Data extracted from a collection
* * *

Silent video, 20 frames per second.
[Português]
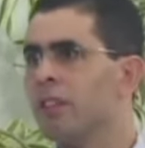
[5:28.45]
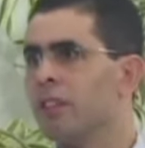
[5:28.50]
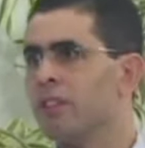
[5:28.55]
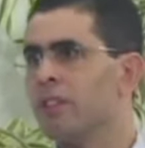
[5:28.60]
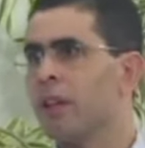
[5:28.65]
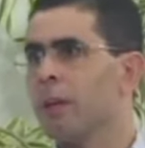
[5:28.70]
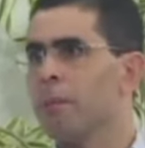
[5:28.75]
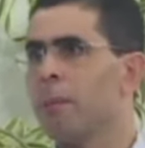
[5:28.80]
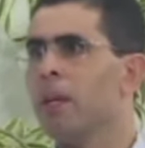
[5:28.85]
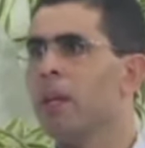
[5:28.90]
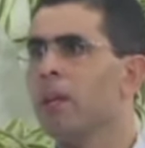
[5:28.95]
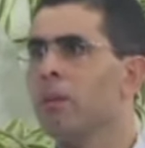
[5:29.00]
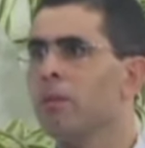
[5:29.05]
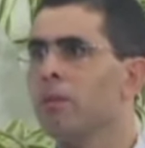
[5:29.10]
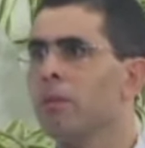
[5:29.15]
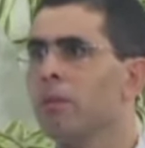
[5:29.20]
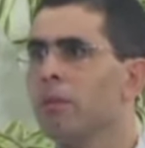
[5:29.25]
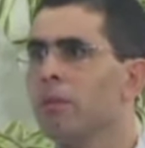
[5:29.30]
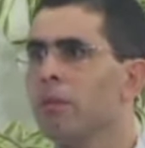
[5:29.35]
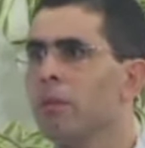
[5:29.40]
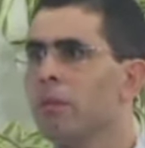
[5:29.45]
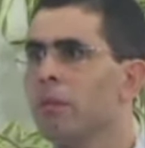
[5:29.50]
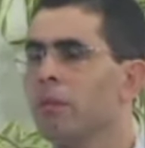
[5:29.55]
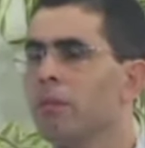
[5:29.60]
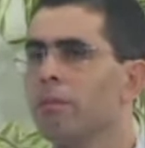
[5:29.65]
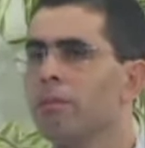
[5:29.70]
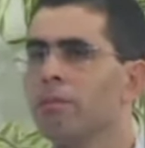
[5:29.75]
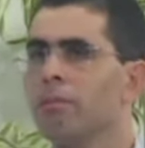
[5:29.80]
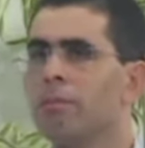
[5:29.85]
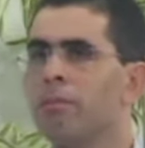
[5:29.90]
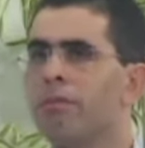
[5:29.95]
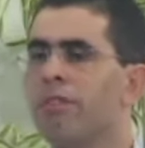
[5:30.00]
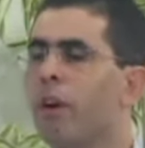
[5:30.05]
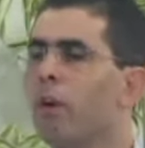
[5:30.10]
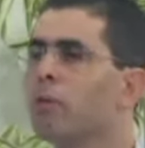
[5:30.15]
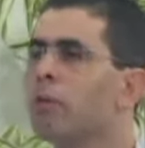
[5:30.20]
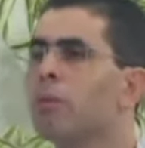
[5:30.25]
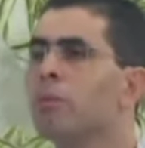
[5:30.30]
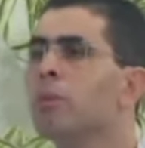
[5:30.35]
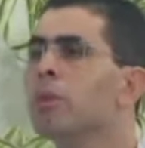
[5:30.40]
Testamento,
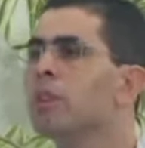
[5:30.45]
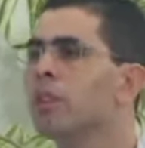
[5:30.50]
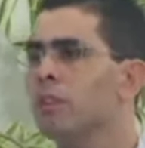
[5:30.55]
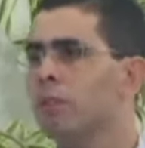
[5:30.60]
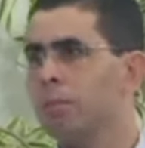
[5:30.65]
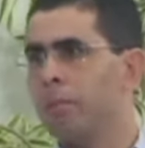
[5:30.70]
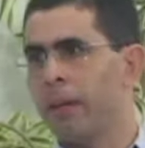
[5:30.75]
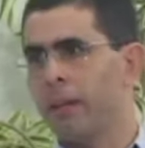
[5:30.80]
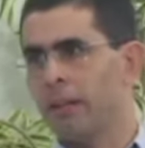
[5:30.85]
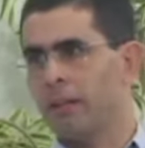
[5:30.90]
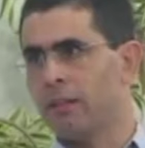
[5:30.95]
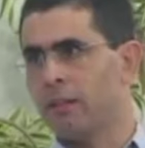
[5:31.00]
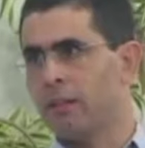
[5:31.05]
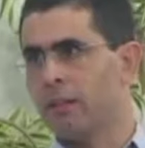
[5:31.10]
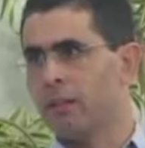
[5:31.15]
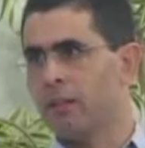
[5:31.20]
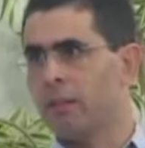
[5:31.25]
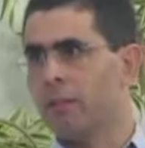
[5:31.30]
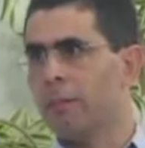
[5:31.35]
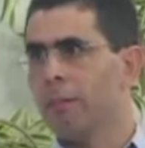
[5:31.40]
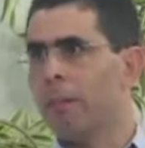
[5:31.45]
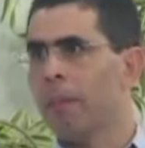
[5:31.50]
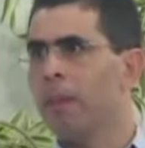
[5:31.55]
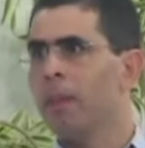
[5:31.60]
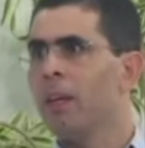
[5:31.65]
faltam muitas peças.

* * *

## [Your assignment]
Reproduce every record above exactly, but leave out the pictures.

## [Task solution]
Silent video, 20 frames per second.
[Português]
[5:28.45]
[5:28.50]
[5:28.55]
[5:28.60]
[5:28.65]
[5:28.70]
[5:28.75]
[5:28.80]
[5:28.85]
[5:28.90]
[5:28.95]
[5:29.00]
[5:29.05]
[5:29.10]
[5:29.15]
[5:29.20]
[5:29.25]
[5:29.30]
[5:29.35]
[5:29.40]
[5:29.45]
[5:29.50]
[5:29.55]
[5:29.60]
[5:29.65]
[5:29.70]
[5:29.75]
[5:29.80]
[5:29.85]
[5:29.90]
[5:29.95]
[5:30.00]
[5:30.05]
[5:30.10]
[5:30.15]
[5:30.20]
[5:30.25]
[5:30.30]
[5:30.35]
[5:30.40]
Testamento,
[5:30.45]
[5:30.50]
[5:30.55]
[5:30.60]
[5:30.65]
[5:30.70]
[5:30.75]
[5:30.80]
[5:30.85]
[5:30.90]
[5:30.95]
[5:31.00]
[5:31.05]
[5:31.10]
[5:31.15]
[5:31.20]
[5:31.25]
[5:31.30]
[5:31.35]
[5:31.40]
[5:31.45]
[5:31.50]
[5:31.55]
[5:31.60]
[5:31.65]
faltam muitas peças.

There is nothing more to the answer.